Table created by dataframe api will init hoodie.table.precombine.field. When we use insert into in spark sql, we don't set hoodie.table.precombine.field or hoodie.datasource.write.precombine.field, but buildHoodieInsertConfig set precombine to "" if precombine filed is not set.
When we do validation precombine field in table properties is its real value, the value in params is "", and throw an exception.
So we either remove the code in ProvidesHoodieConfig or let the defauilt value to be null not empty string.
I posted a quick patch to fix the issue, but ideally I think Hudi should remove all write configs that are not allowed to change. Or we can point those write configs to the equivalent table configs.
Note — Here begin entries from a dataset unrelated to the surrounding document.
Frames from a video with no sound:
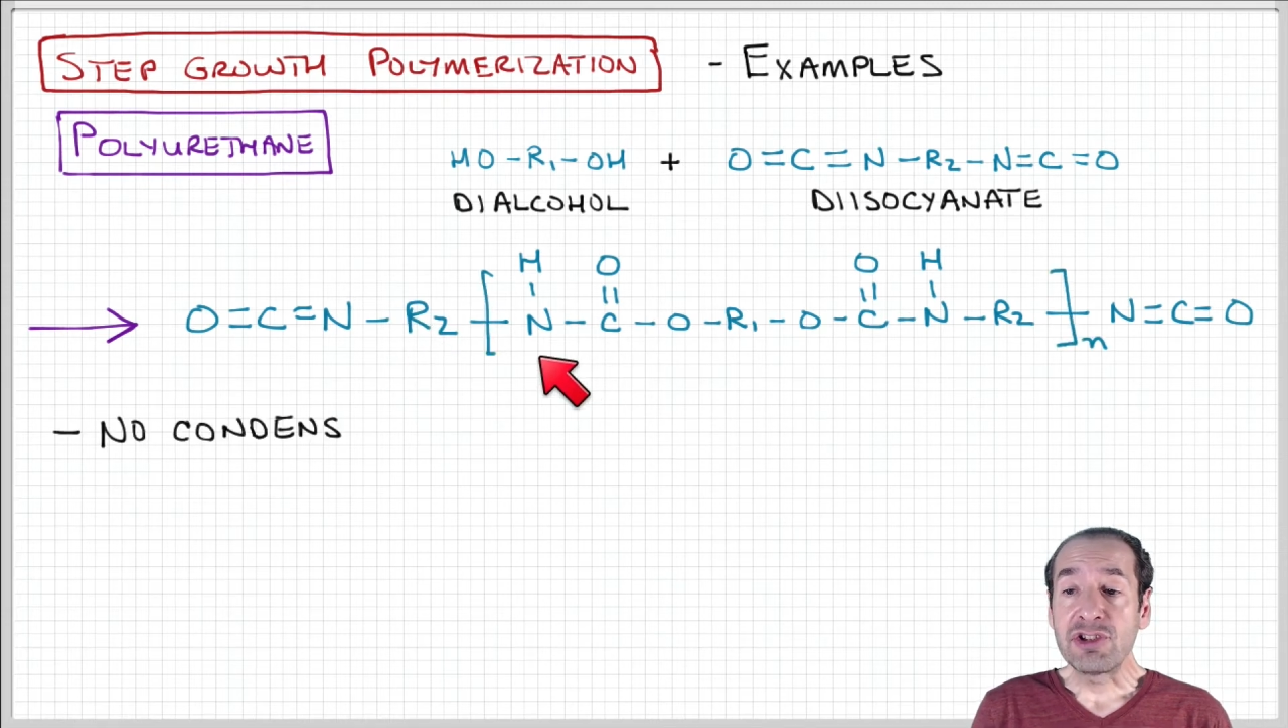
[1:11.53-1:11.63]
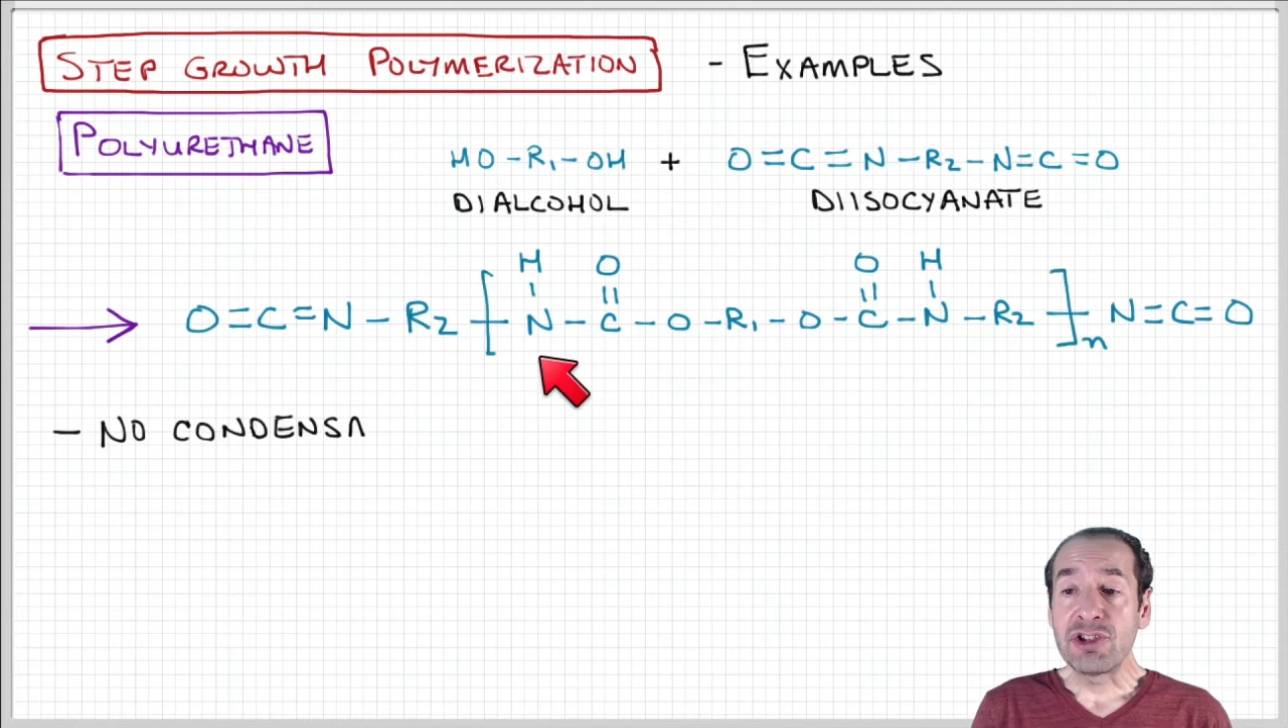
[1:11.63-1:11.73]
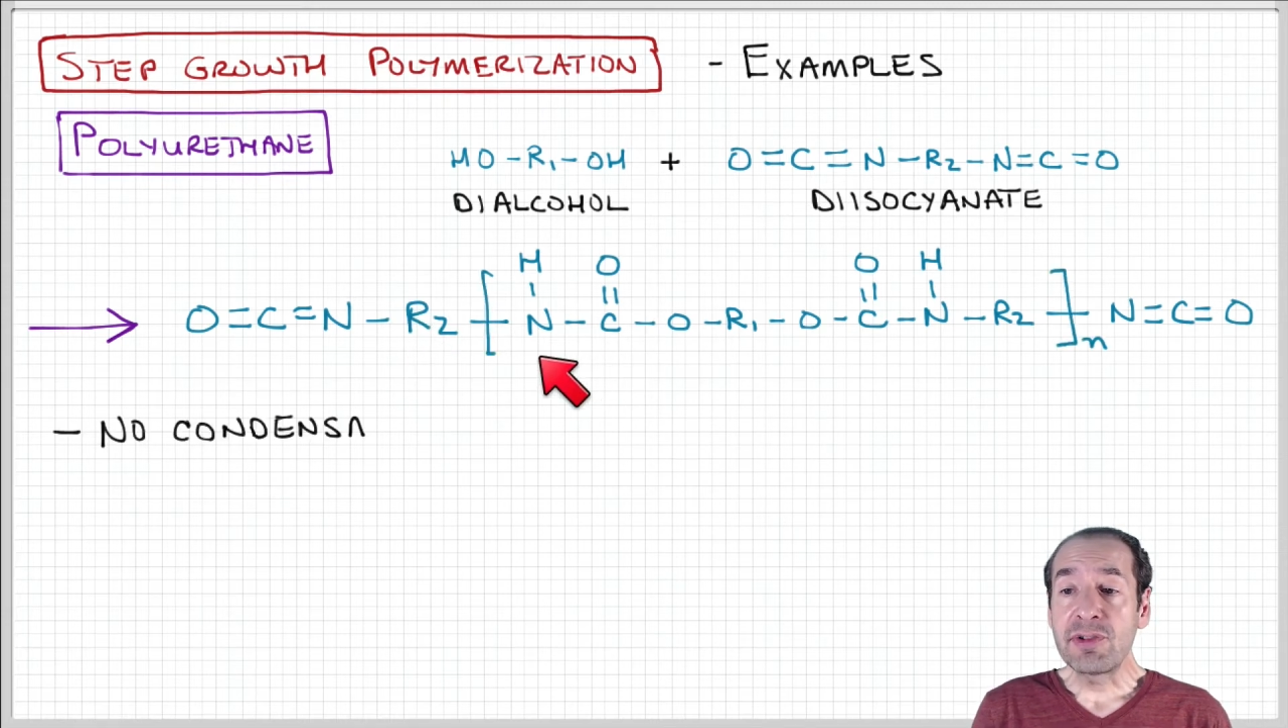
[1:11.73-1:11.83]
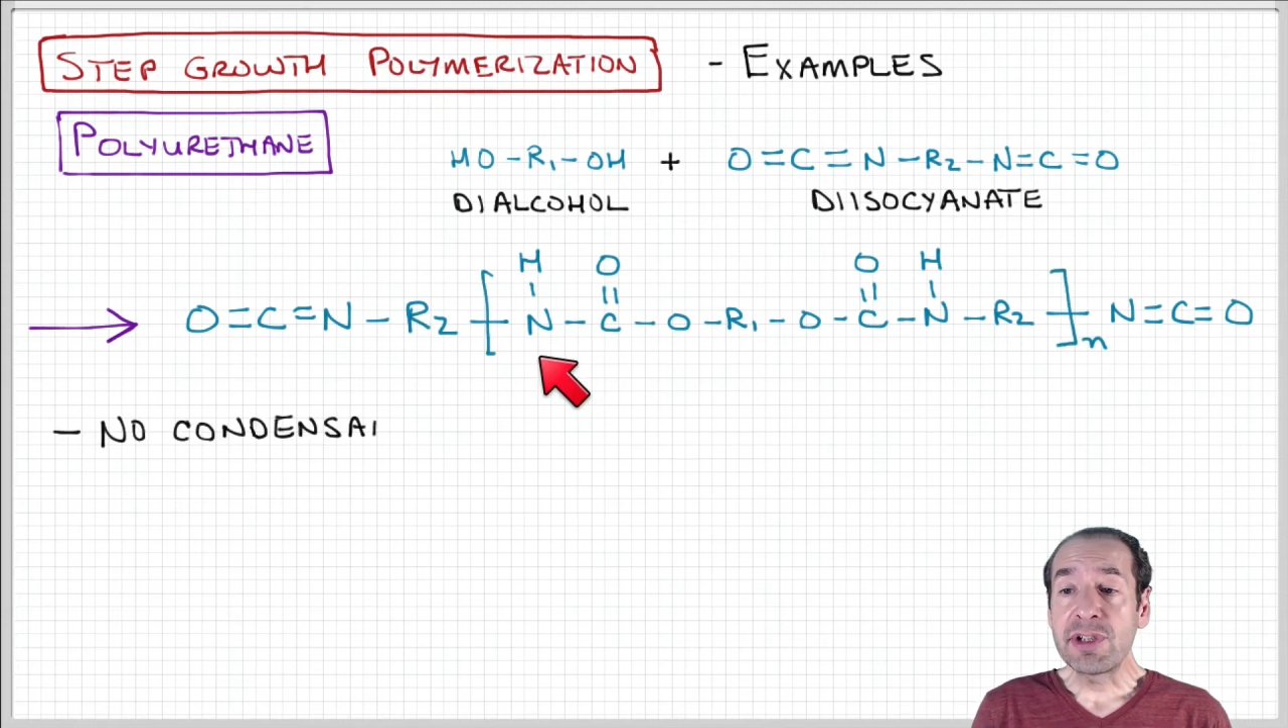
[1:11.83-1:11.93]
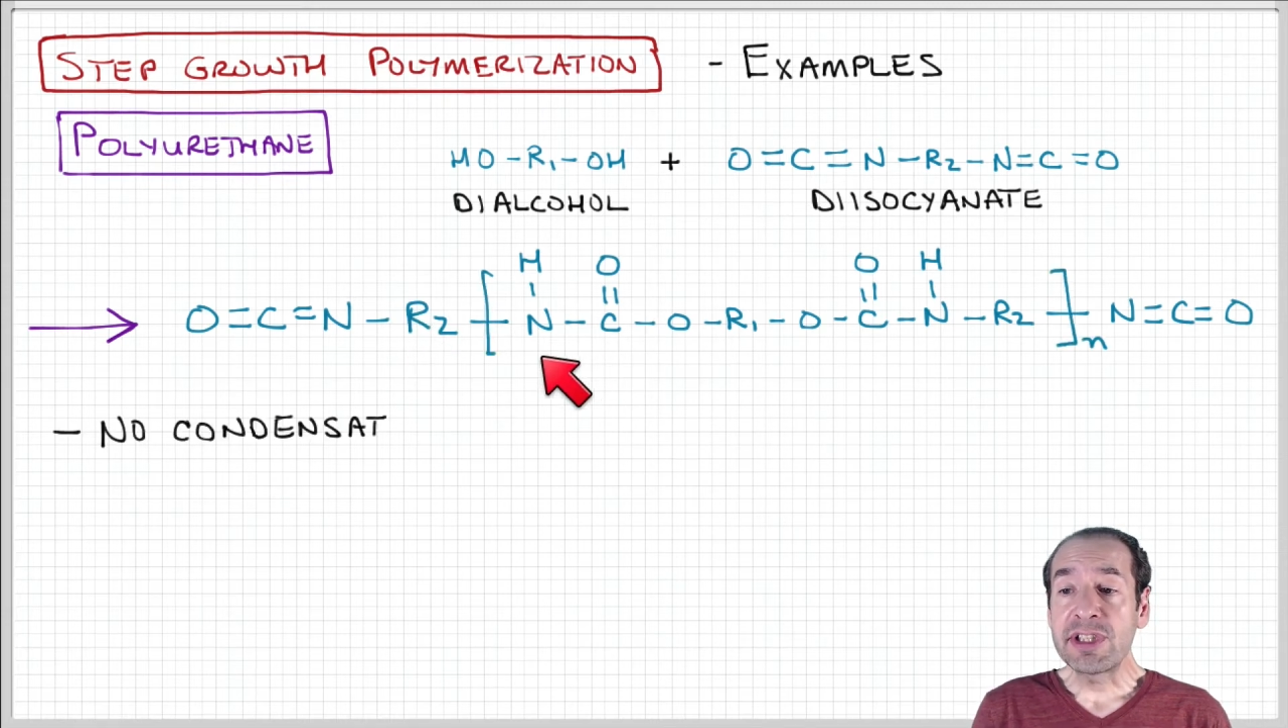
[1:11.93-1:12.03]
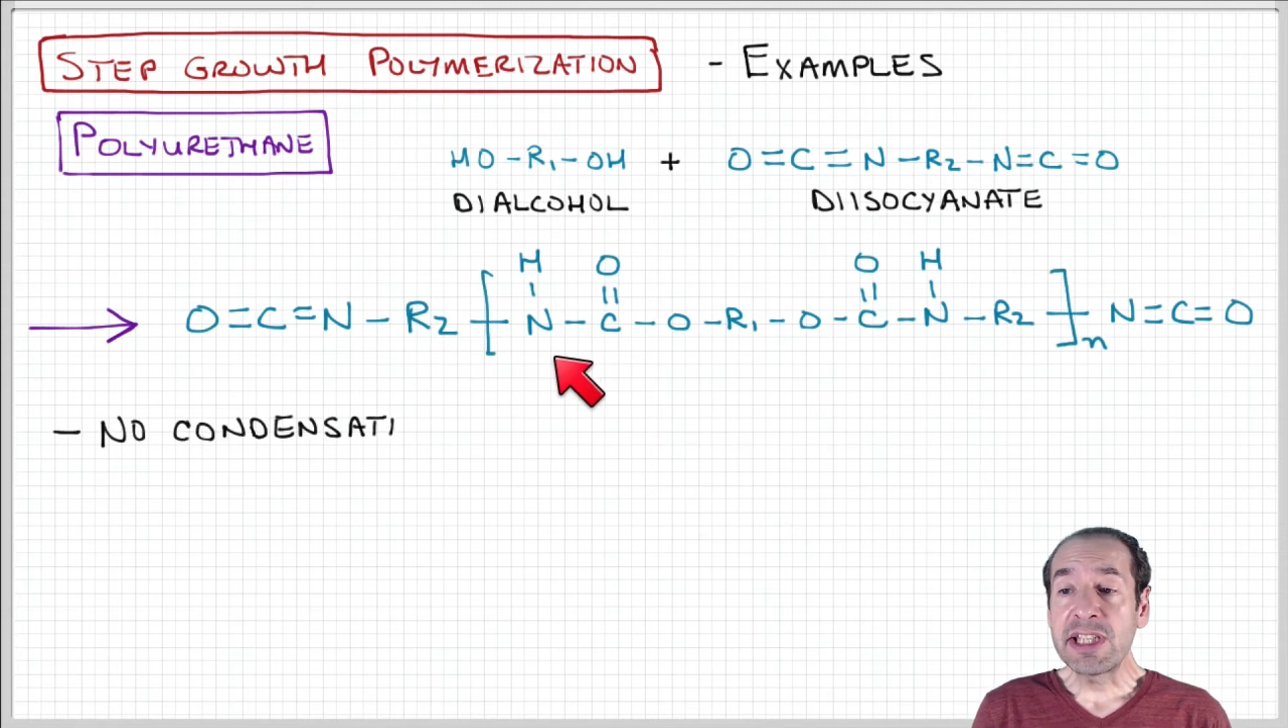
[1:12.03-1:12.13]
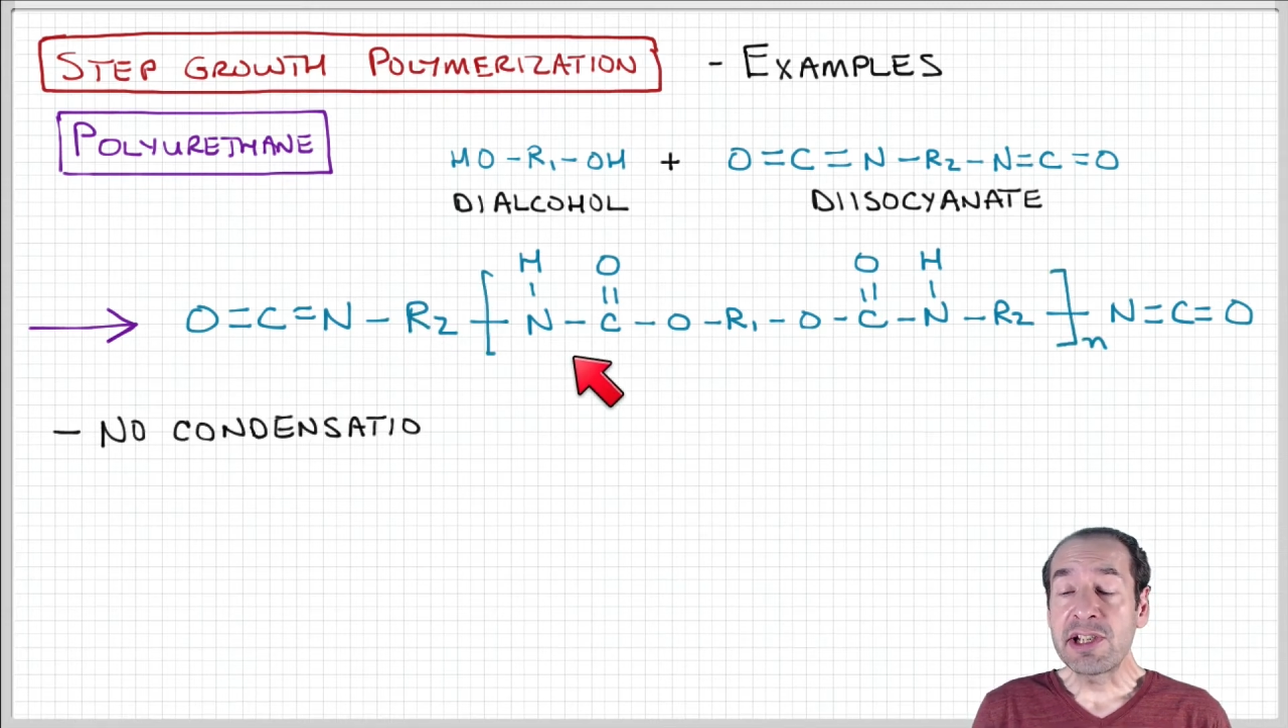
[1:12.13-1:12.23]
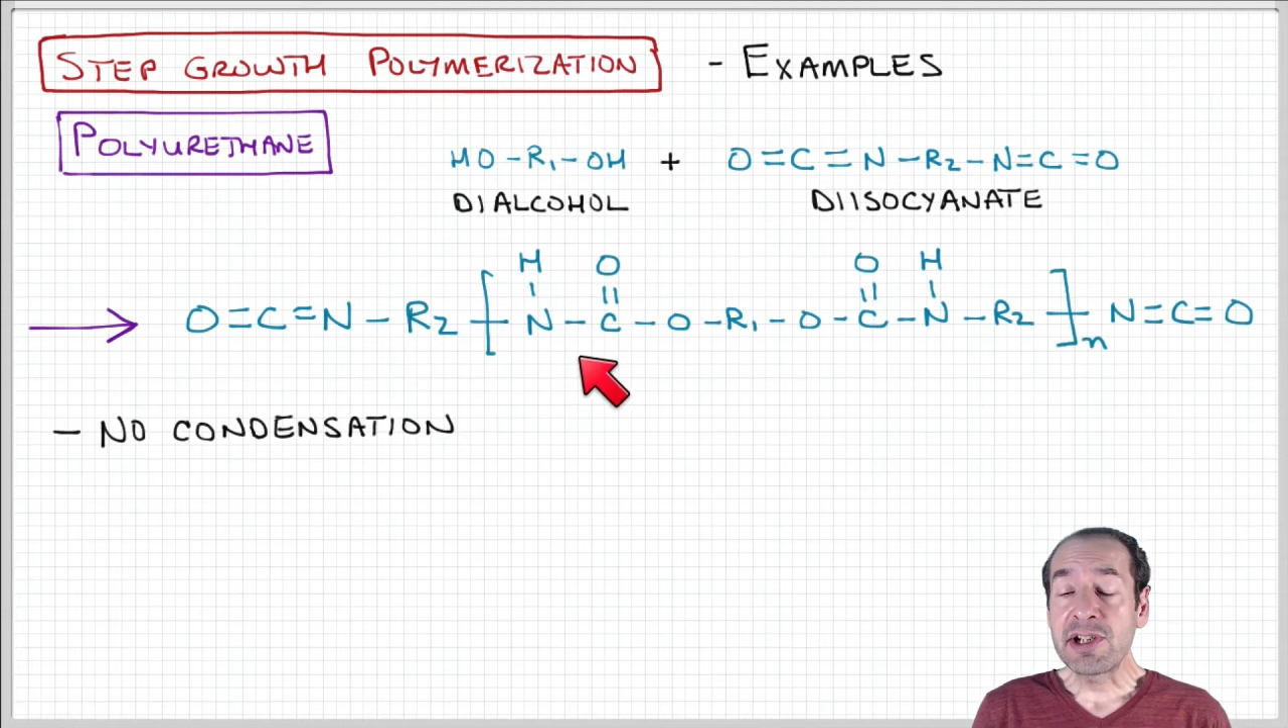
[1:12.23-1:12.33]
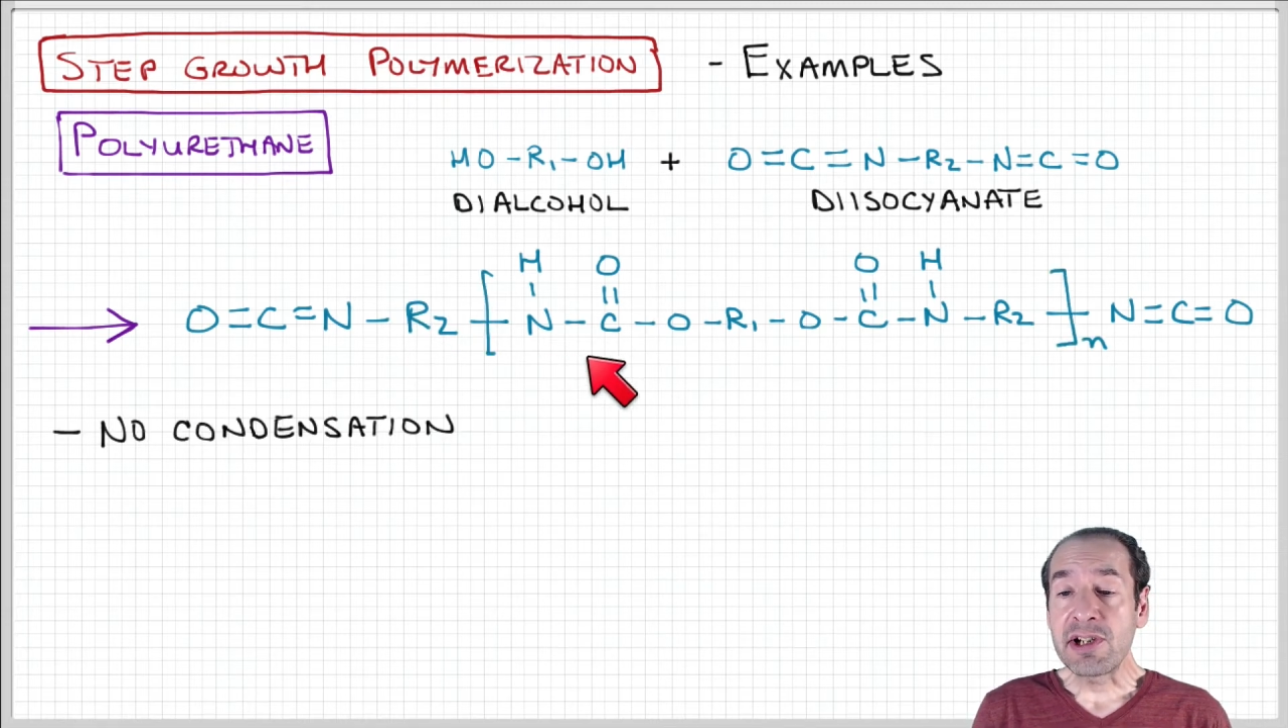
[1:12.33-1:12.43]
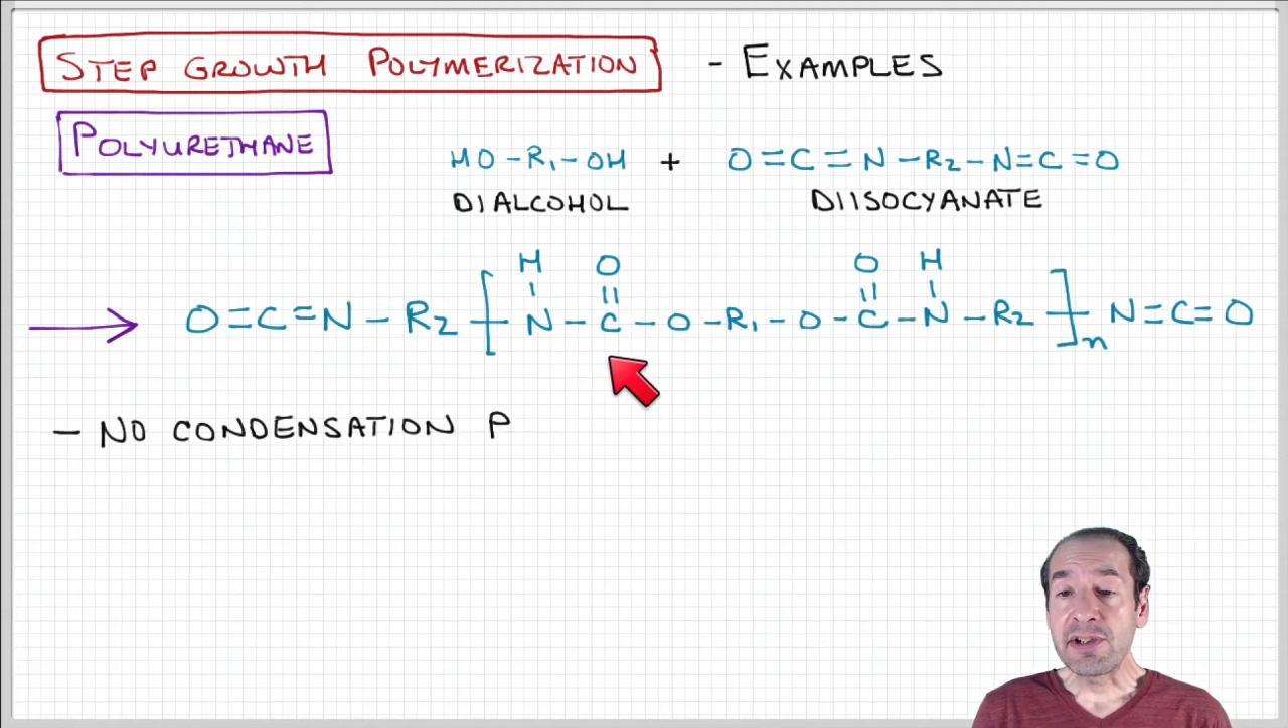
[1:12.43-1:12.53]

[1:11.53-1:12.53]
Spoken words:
notice here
So we don't even need the validation logic here: https://github.com/apache/hudi/blob/64f546b8f0cae70793a6150170a649bad8e0e146/hudi-spark-datasource/hudi-spark-common/src/main/scala/org/apache/hudi/HoodieWriterUtils.scala#L165
Is there any workaround to this that doesn't require a patch? This unfortunately makes Hudi unusable with dbt-spark (for us) because every INSERT INTO statement breaks on this validation check on the precombine field.
Edit: I think this affects all tables that are created with a precombine field, not just through DataFrame API - eg. https://github.com/apache/hudi/issues/10626 has an example where precombine is set in dbt-spark
@mzheng-plaid have you tried spark.sql("set hoodie.datasource.write.precombine.field=<precombine>") in your session?
@CTTY thanks for the suggestion, I'll try that tomorrow
Yes that worked, thanks @CTTY